The problem is still the “actor” relation. The quick hack consists of manually making one query on the left side and one on the right side of this relation. The quick hack looks like:

# query for the left side: just selecting ids
follows_users_ids = []
cursor = connection.cursor()
cursor.execute(
    'select object_id from actstream_follow where user_id = %s and object_id != %s', 
    [user.pk, user.pk]
)
for row in cursor.fetchall():
    follows_users_ids.append(row[0])

# query for the right side: using classic django queryset
follows_qs = User.objects.filter(id__in=follows_users_ids) \
                         .select_related('playlistprofile')

The con of this quick hack is that it uses two queries, and thus, is less performant than using one single query.

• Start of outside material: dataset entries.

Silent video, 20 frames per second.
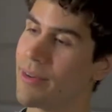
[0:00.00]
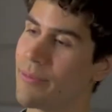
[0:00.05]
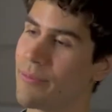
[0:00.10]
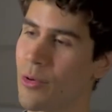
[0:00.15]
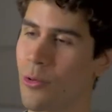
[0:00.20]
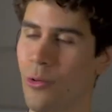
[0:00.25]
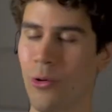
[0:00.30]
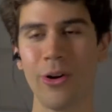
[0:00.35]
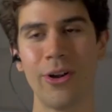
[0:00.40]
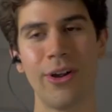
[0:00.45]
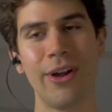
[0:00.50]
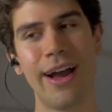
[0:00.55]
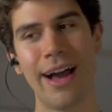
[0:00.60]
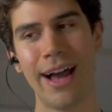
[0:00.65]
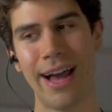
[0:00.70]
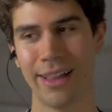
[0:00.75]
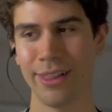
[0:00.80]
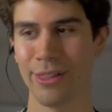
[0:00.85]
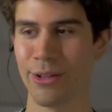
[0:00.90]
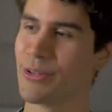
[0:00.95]
or
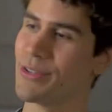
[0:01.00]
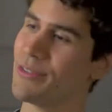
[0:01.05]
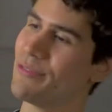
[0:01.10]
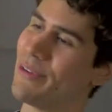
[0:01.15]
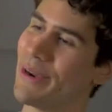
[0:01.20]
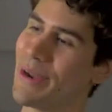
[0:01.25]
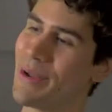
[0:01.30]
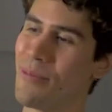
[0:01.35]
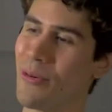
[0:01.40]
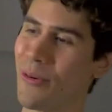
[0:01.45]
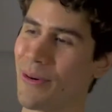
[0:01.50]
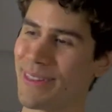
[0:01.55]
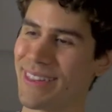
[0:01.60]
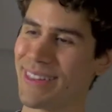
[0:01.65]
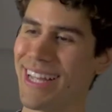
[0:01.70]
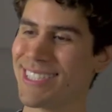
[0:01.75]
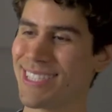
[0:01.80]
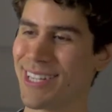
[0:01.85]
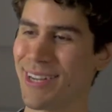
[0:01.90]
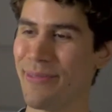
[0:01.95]
I learned a very important
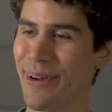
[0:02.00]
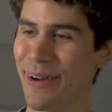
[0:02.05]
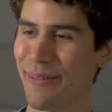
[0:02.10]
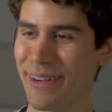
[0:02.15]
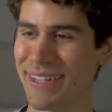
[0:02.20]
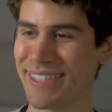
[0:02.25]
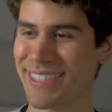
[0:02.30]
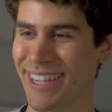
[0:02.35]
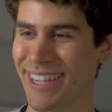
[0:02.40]
lesson about myself,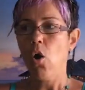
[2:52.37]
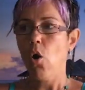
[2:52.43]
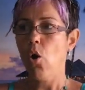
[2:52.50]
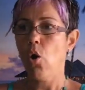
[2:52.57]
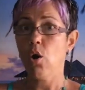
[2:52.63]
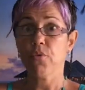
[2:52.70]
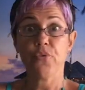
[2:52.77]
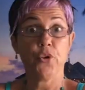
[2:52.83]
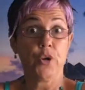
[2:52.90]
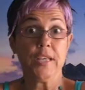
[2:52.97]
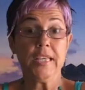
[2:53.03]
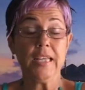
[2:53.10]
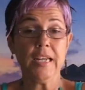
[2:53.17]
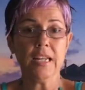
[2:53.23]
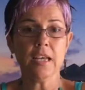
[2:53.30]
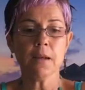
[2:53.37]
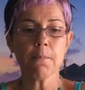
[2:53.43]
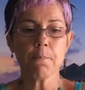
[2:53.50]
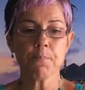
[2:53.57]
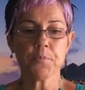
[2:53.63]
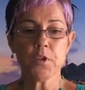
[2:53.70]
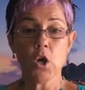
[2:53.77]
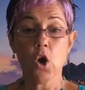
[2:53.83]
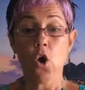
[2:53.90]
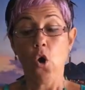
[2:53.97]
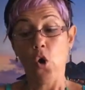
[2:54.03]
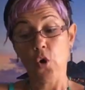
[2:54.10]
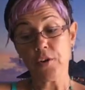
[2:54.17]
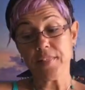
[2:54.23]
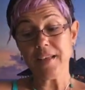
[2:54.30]
or for healing?
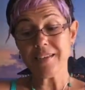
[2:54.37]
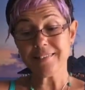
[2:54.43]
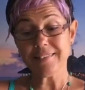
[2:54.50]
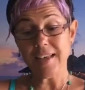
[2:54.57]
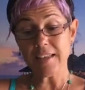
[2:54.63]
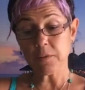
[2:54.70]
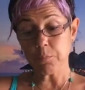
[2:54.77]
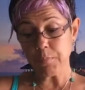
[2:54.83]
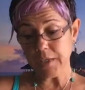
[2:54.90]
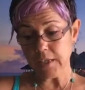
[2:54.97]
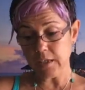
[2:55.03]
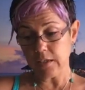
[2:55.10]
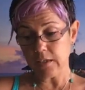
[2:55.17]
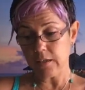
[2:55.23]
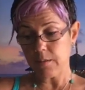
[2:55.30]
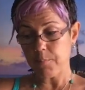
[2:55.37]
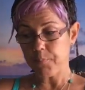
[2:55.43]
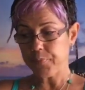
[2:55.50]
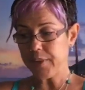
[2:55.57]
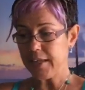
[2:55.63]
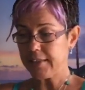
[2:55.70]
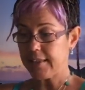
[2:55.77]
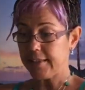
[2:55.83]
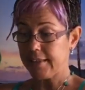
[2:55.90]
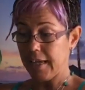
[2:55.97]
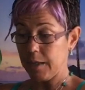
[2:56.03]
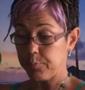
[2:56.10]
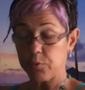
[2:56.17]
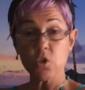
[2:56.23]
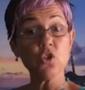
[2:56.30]
Or does that mean that the
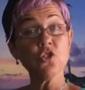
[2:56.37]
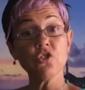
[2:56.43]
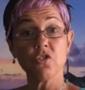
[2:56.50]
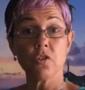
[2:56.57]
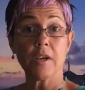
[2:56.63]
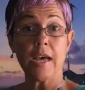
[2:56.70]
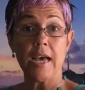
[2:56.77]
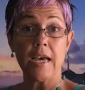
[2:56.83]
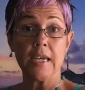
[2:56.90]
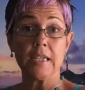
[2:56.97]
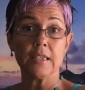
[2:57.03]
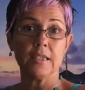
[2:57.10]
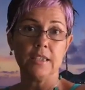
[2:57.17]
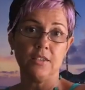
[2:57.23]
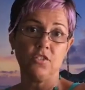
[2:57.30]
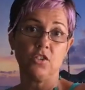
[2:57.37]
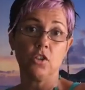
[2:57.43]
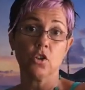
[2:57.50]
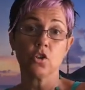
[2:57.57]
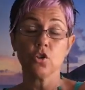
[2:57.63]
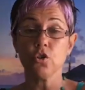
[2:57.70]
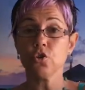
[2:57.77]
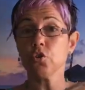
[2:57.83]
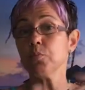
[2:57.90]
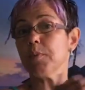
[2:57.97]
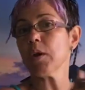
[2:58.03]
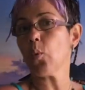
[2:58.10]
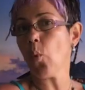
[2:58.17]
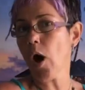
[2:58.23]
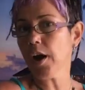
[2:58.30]
type 2 Shungite is not good to
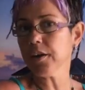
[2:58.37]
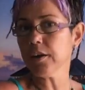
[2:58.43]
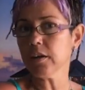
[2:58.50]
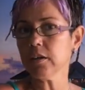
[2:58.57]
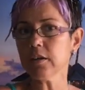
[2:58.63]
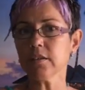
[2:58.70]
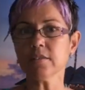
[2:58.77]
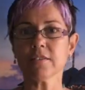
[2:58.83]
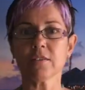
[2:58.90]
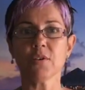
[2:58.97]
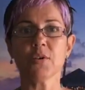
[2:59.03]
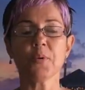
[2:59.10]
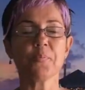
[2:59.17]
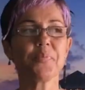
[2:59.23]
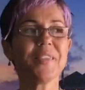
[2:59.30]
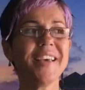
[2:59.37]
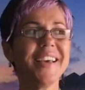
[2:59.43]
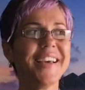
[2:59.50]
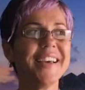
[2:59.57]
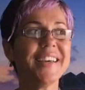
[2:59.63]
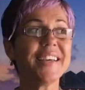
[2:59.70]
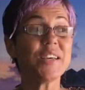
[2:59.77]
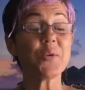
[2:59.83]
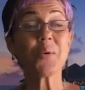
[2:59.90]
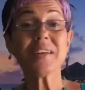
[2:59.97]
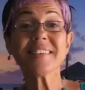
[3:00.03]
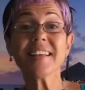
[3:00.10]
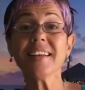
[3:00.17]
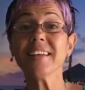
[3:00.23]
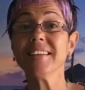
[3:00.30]
make water? So it was
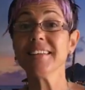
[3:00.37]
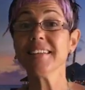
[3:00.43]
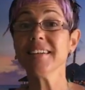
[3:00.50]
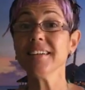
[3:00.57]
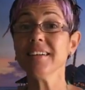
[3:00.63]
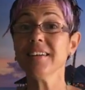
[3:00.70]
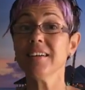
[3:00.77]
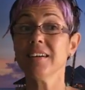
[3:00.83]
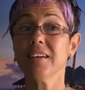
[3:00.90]
a little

On the other hand, the advantages of this hack are based around consistency and laziness:

  • get_absolute_url() and avatar_url() works out of the box because it’s regular model instances
  • all other attributes and methods of User and PlaylistProfile work out of the box
  • works out of the box with {% autopaginate %} because it’s a regular queryset
  • works out of the box with anything expecting classical model instances or querysets
The really elegant solution, by rozwell@#django

Even rozwell, one of the most talented hacker of the #django IRC channel, started stating the worst:

rozwell| jpic: well in the case of generic keys, no, there's probably not a way to achieve it in one queryset

Anyway, in the end, he found a brilliant solution to generate this query in pure django:

SELECT 
    "auth_user"."id",
    "auth_user"."username",
    "auth_user"."first_name",
    "auth_user"."last_name",
    "auth_user"."email",
    "auth_user"."password",
    "auth_user"."is_staff",
    "auth_user"."is_active",
    "auth_user"."is_superuser",
    "auth_user"."last_login",
    "auth_user"."date_joined",
    "playlist_playlistprofile"."id",
    "playlist_playlistprofile"."user_id",
    "playlist_playlistprofile"."user_location",
    "playlist_playlistprofile"."tiny_playlist_id",
    "playlist_playlistprofile"."last_playlist_id",
    "playlist_playlistprofile"."avatar_url" 
FROM "auth_user" 
LEFT OUTER JOIN "playlist_playlistprofile" 
    ON ("auth_user"."id" = "playlist_playlistprofile"."user_id") 
WHERE "auth_user"."id" IN (
    SELECT U0."object_id" 
    FROM "actstream_follow" U0 
    WHERE (U0."user_id" = 175319 AND NOT (U0."object_id" = 175319 ))) 
LIMIT 2

This is the python code used by rozwell to defeat the generic key relation bottleneck:

follows_users_ids = Follow.objects.filter(user=user) \
                                  .exclude(object_id=user.pk) \
                                  .values_list('object_id', flat=True)
follows_qs = User.objects.filter(id__in=follows_users_ids) \
                         .select_related('playlistprofile')

Note that the content type is not used in the filters, it is left as an exercise for the reader.

Conclusion

Django’s marvelous community astonished me again. How come without any prior knowledge of one-shot solutions for this kind of issue, rozwell found a way to outcome everybody’s expectations.

Django’s fantastic ORM didn’t get in our way: i could just do the template code and let our designer finish the job; while i was looking for a solution with the help of #django.

Django-actstream didn’t even cost me a couple of hours even though it provides our project with tons of features that just work out of the box.

Finding the bottleneck code with django-debugtoolbar was as easy as doing a double click. Seriously, if you’re not already using django-debugtoolbar then go ahead: it just takes on pip command and 3 settings changes!